Tools and materials required for work

To arrange a cesspool without pumping out in the country, you need to prepare the following tools and materials:

  • brick for laying the walls of the drain receiver (can be replaced with a plastic cube / barrel without a bottom, concrete rings);
  • river sand;
  • coarse gravel;
  • booth, broken brick or large river stone;
  • a shovel;
  • pegs and control cord;
  • roulette wheel;
  • cement and sand for solution preparation;
  • concrete mixer or pallet;
  • manhole cover.

You also need to stock up on the stairs, bucket, pickaxe and trowel.

Self-installation of a cesspool in the country

The first stage of work is soil preparation. They dig a pit equal to the volume of the future pit. Allocate up to 30-40 cm on the drainage bed. Pre-mark with the help of pegs, a control cord, tape measure.

A trench 15 cm wide and 15 cm deep is dug around the bottom perimeter. This will be the foundation for the walls of the receiver. Thin formwork is placed in it. A solution is prepared from crushed stone, sand and cement in a ratio of 6: 4: 1. The finished composition is poured into the formwork and waiting for it to dry.

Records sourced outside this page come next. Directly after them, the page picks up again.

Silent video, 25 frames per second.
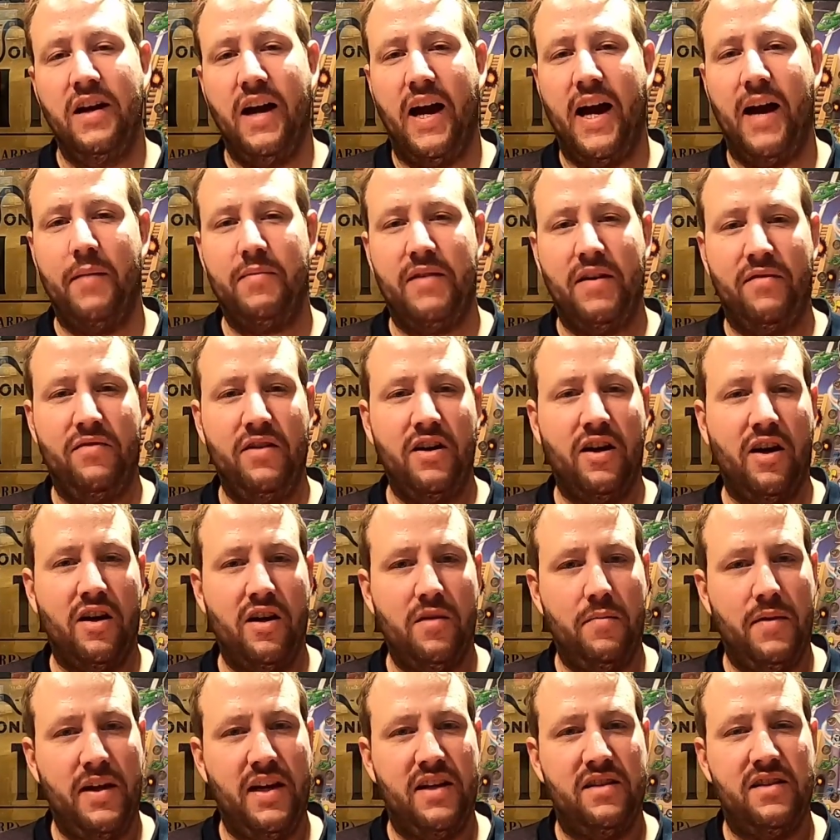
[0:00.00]
I'm definitely going
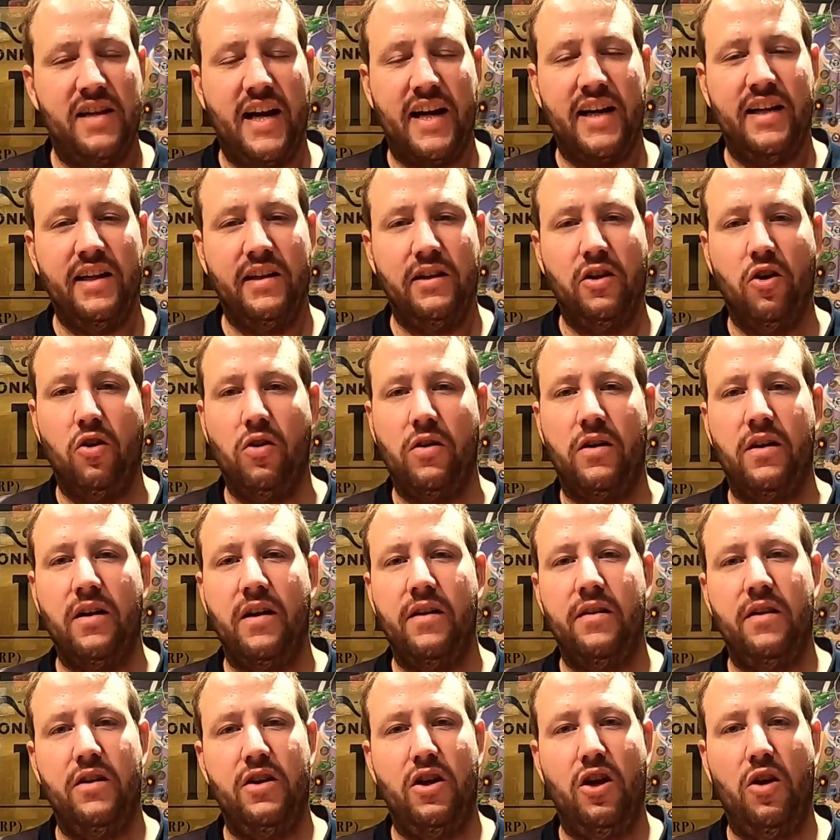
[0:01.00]
to be taking a look
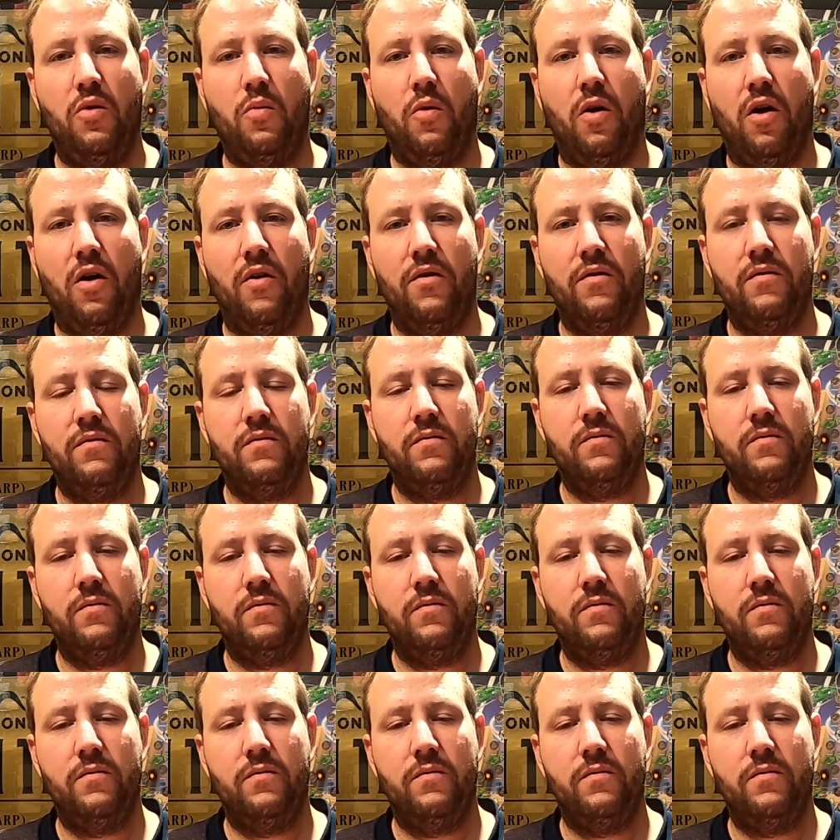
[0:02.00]
at the new one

Brickwork is made on the frozen foundation, leaving a hole for the input of the sewer pipe. Finished walls can be additionally plastered with masonry mortar.

Arrange a drainage bottom. First, a layer of river sand is poured with a thickness of 10 cm. Fine gravel is laid on top. The top layer of drainage is broken brick or river stone.

The top of the receiver is covered with concrete slabs or metal sheets. Leave a hole for the hatch. The edges of plates, sheets should protrude 30 cm beyond the perimeter of the receiver. From above, everything is covered with turf, soil or just a roofing material.

It is advisable to insulate the pit hatch so that the cold does not freeze the drains in winter, and in summer no stench oozes from the receiver. It is possible to reduce the level of pumped waste if, in the warm season, special bacteria are loaded into the pit for processing fecal waters.

Common construction mistakes

Frequent errors when installing a pit for domestic wastewater:

  • Wrong tank volume. If it is too small, you will often have to pump out water, spend the family budget.
  • Wrong entry of the sewer pipe (bottom or middle of the pit). It is always located in the upper quarter of the receiver.
  • The location of the cesspool at the top of the site. Drains cannot be reached here by gravity.
  • Lack of reinforced receiver walls. As a result, the soil may crumble, and dirty water seep into the underground streams.

If you take into account these typical mistakes and do everything correctly, a good tank can be pumped out only once every six months, and even less often with bacteria. The sludge that will form under their influence can then be used as compost.